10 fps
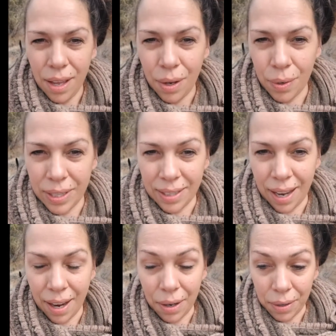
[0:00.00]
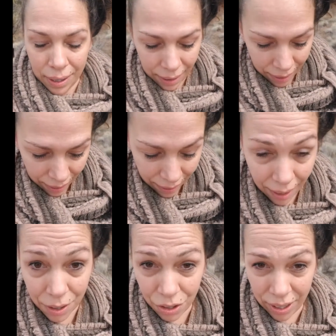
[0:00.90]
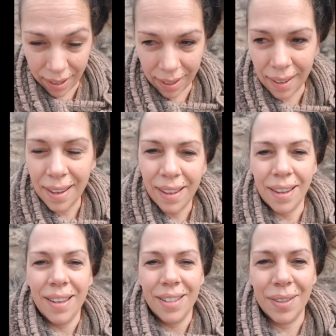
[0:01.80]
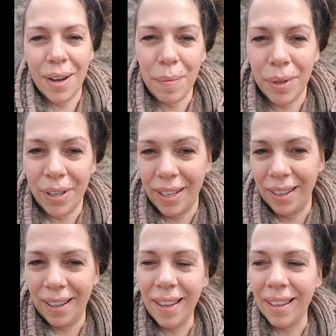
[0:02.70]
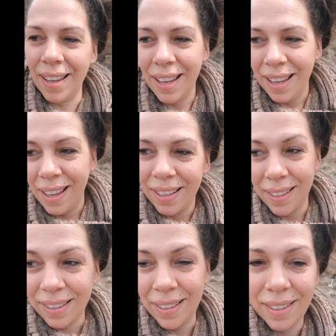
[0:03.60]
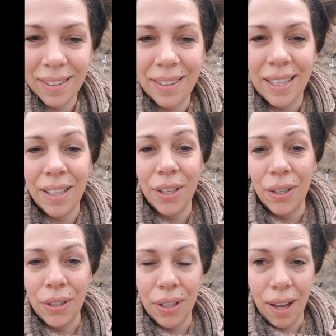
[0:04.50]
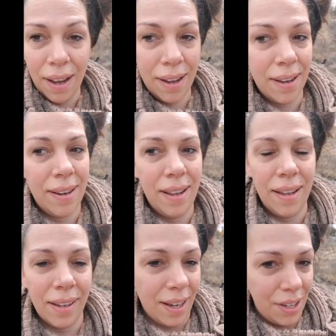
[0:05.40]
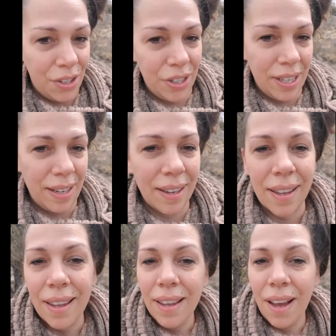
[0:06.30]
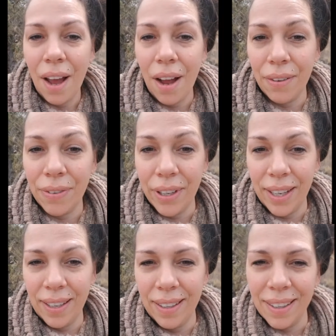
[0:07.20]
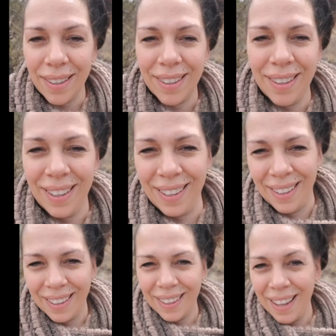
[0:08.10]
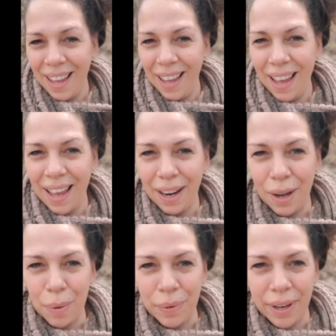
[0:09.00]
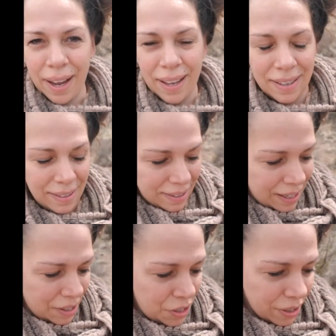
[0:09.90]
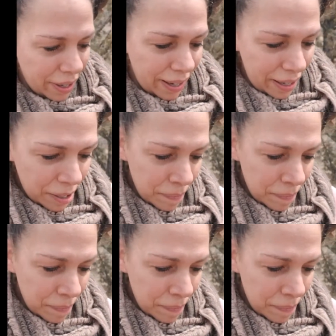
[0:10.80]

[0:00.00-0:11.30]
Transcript: who is now in the country. So I'm learning. This is City Girl Gone Country Off-Grid. And I hope you guys enjoy.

◆ ◆ ◆ ◆ ◆ ◆ ◆

Work to complete:
Write out the records word for word. Pictures stay out.

Result for this exercise:
10 fps
[0:00.00]
[0:00.90]
[0:01.80]
[0:02.70]
[0:03.60]
[0:04.50]
[0:05.40]
[0:06.30]
[0:07.20]
[0:08.10]
[0:09.00]
[0:09.90]
[0:10.80]

[0:00.00-0:11.30]
Transcript: who is now in the country. So I'm learning. This is City Girl Gone Country Off-Grid. And I hope you guys enjoy.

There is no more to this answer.